• _TASK TO CARRY OUT_: Starting with the line that holds "[00:04:03.76 to 00:04:04.26]", repeat each line through the last one below, exactly. Pictures stay out.

Collected data entries
[Start of Attachment]

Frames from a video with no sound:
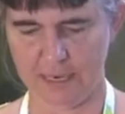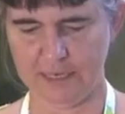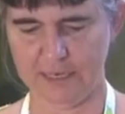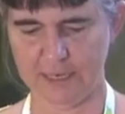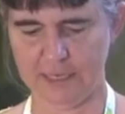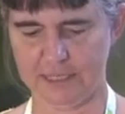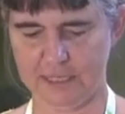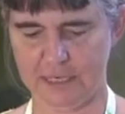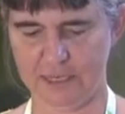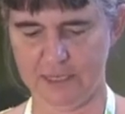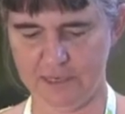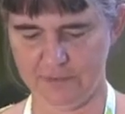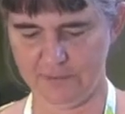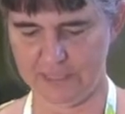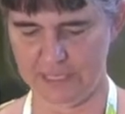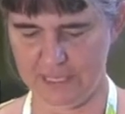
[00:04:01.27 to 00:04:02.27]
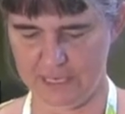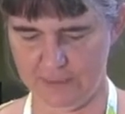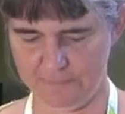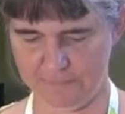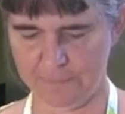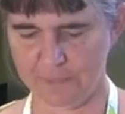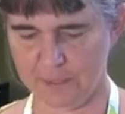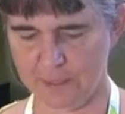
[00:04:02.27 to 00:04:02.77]
and yet done enough to eat.
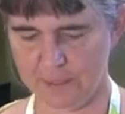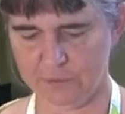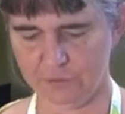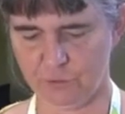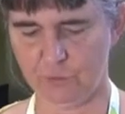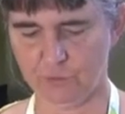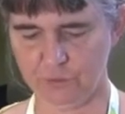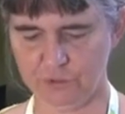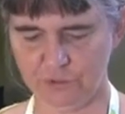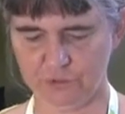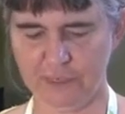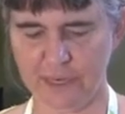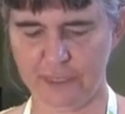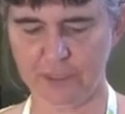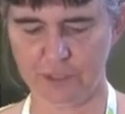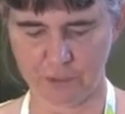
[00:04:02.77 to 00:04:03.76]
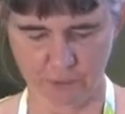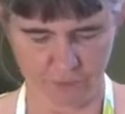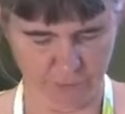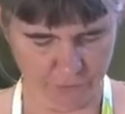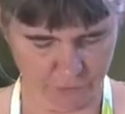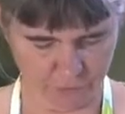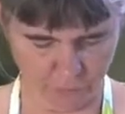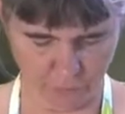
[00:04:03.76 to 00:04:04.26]
So once you got your
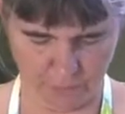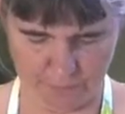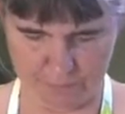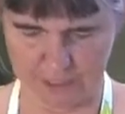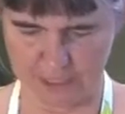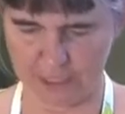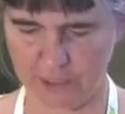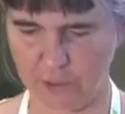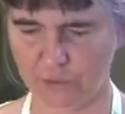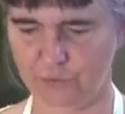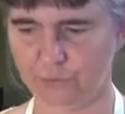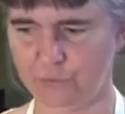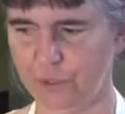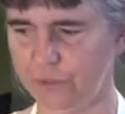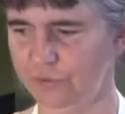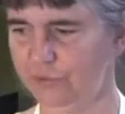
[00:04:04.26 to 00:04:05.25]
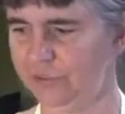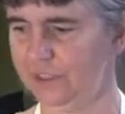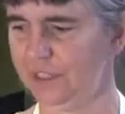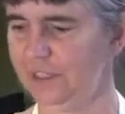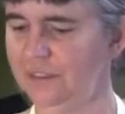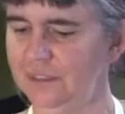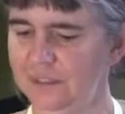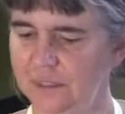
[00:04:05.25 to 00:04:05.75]
sweet potatoes
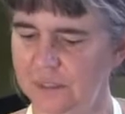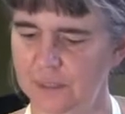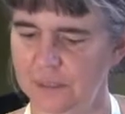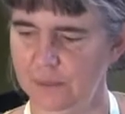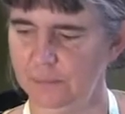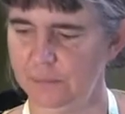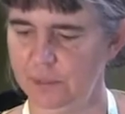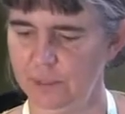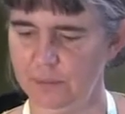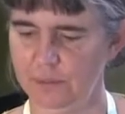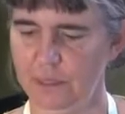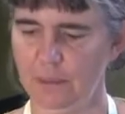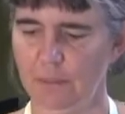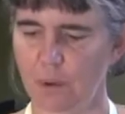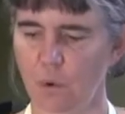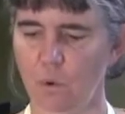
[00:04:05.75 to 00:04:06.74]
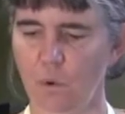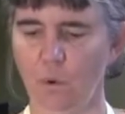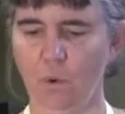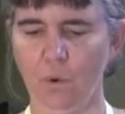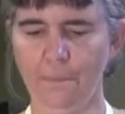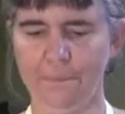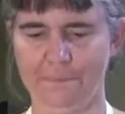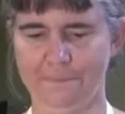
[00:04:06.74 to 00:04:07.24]
roasted, put them in a bowl.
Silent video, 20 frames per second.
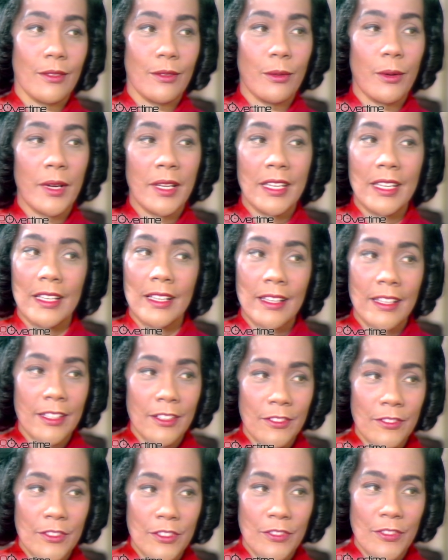what he
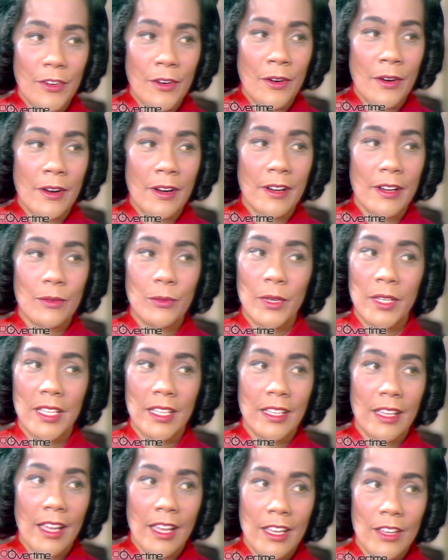lived for and what he
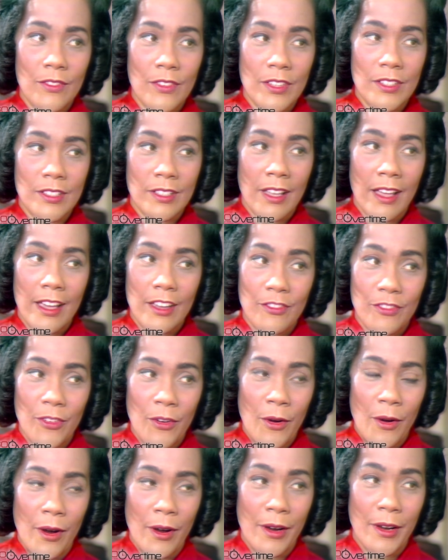gave his life
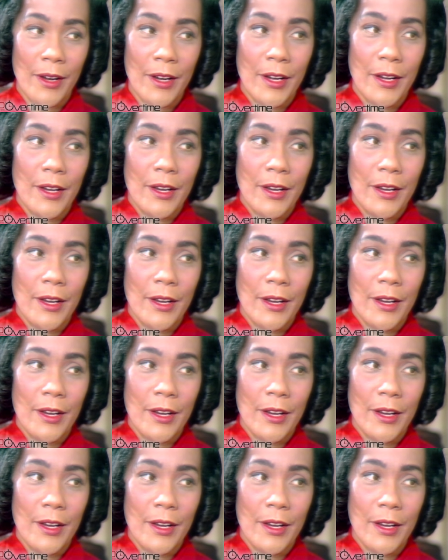for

[End of Attachment]

• _RESULT_:
[00:04:03.76 to 00:04:04.26]
So once you got your
[00:04:04.26 to 00:04:05.25]
[00:04:05.25 to 00:04:05.75]
sweet potatoes
[00:04:05.75 to 00:04:06.74]
[00:04:06.74 to 00:04:07.24]
roasted, put them in a bowl.
Silent video, 20 frames per second.
what he
lived for and what he
gave his life
for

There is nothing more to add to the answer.